▸ **The task**:
Starting at the line containing "[00:00:01.80 to 00:00:02.70]" and ending at the line containing "[00:00:08.10 to 00:00:08.90]", transcribe the listing below exactly. Keep both end lines, skip the pictures, and copy nothing else.
-=-=-
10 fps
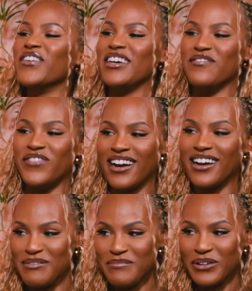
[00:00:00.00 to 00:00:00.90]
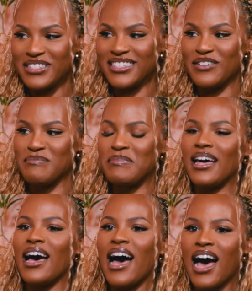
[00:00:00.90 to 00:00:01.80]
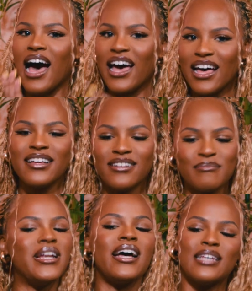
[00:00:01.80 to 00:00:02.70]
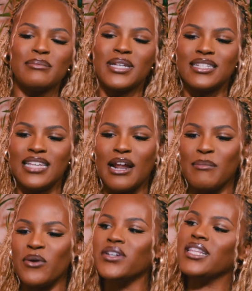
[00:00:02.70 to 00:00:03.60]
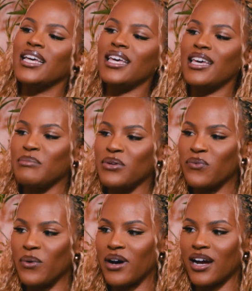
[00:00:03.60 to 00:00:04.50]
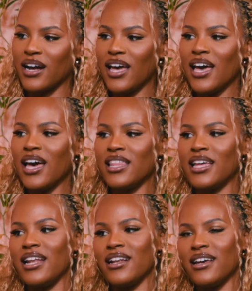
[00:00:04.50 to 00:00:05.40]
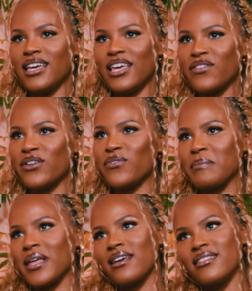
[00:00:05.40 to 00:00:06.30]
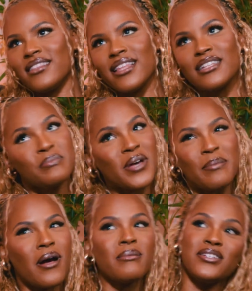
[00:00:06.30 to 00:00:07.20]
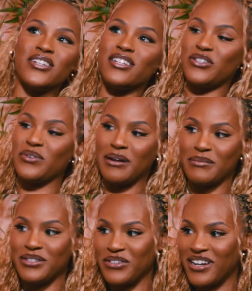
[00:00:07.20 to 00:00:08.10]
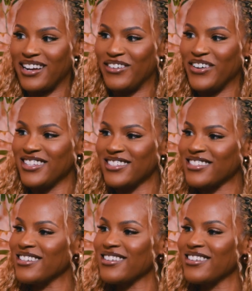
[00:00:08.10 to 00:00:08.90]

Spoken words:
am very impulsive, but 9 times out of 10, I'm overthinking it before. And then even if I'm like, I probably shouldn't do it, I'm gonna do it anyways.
-=-=-
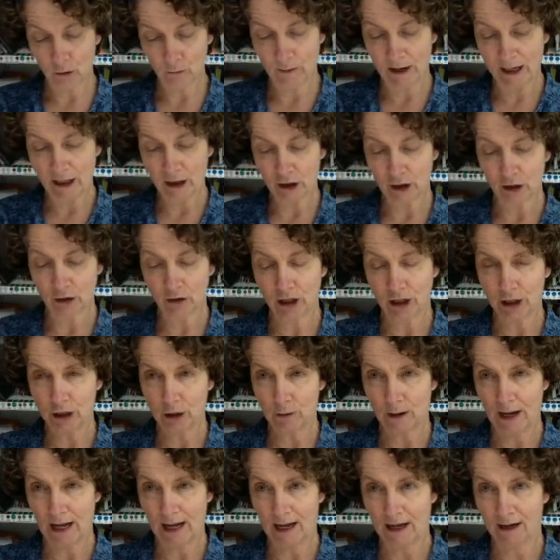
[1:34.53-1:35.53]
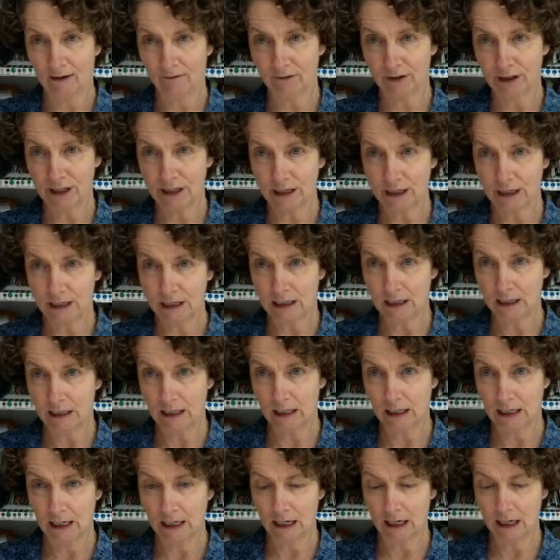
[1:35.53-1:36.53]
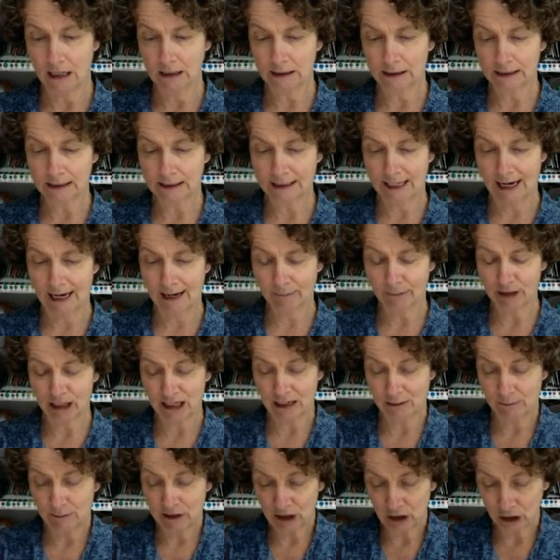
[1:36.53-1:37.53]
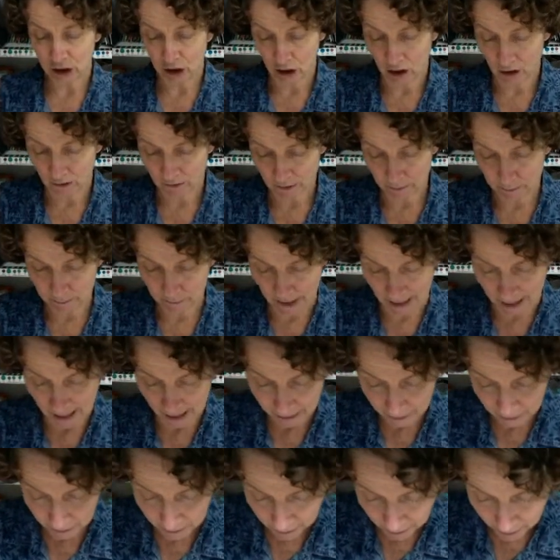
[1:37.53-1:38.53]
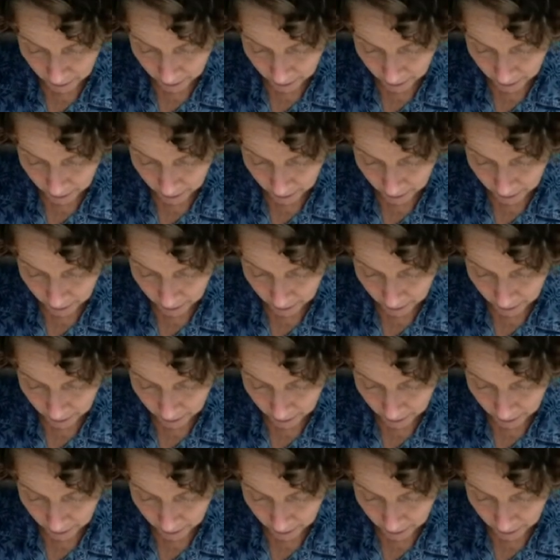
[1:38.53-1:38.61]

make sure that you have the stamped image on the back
-=-=-
▸ **Exercise output**:
[00:00:01.80 to 00:00:02.70]
[00:00:02.70 to 00:00:03.60]
[00:00:03.60 to 00:00:04.50]
[00:00:04.50 to 00:00:05.40]
[00:00:05.40 to 00:00:06.30]
[00:00:06.30 to 00:00:07.20]
[00:00:07.20 to 00:00:08.10]
[00:00:08.10 to 00:00:08.90]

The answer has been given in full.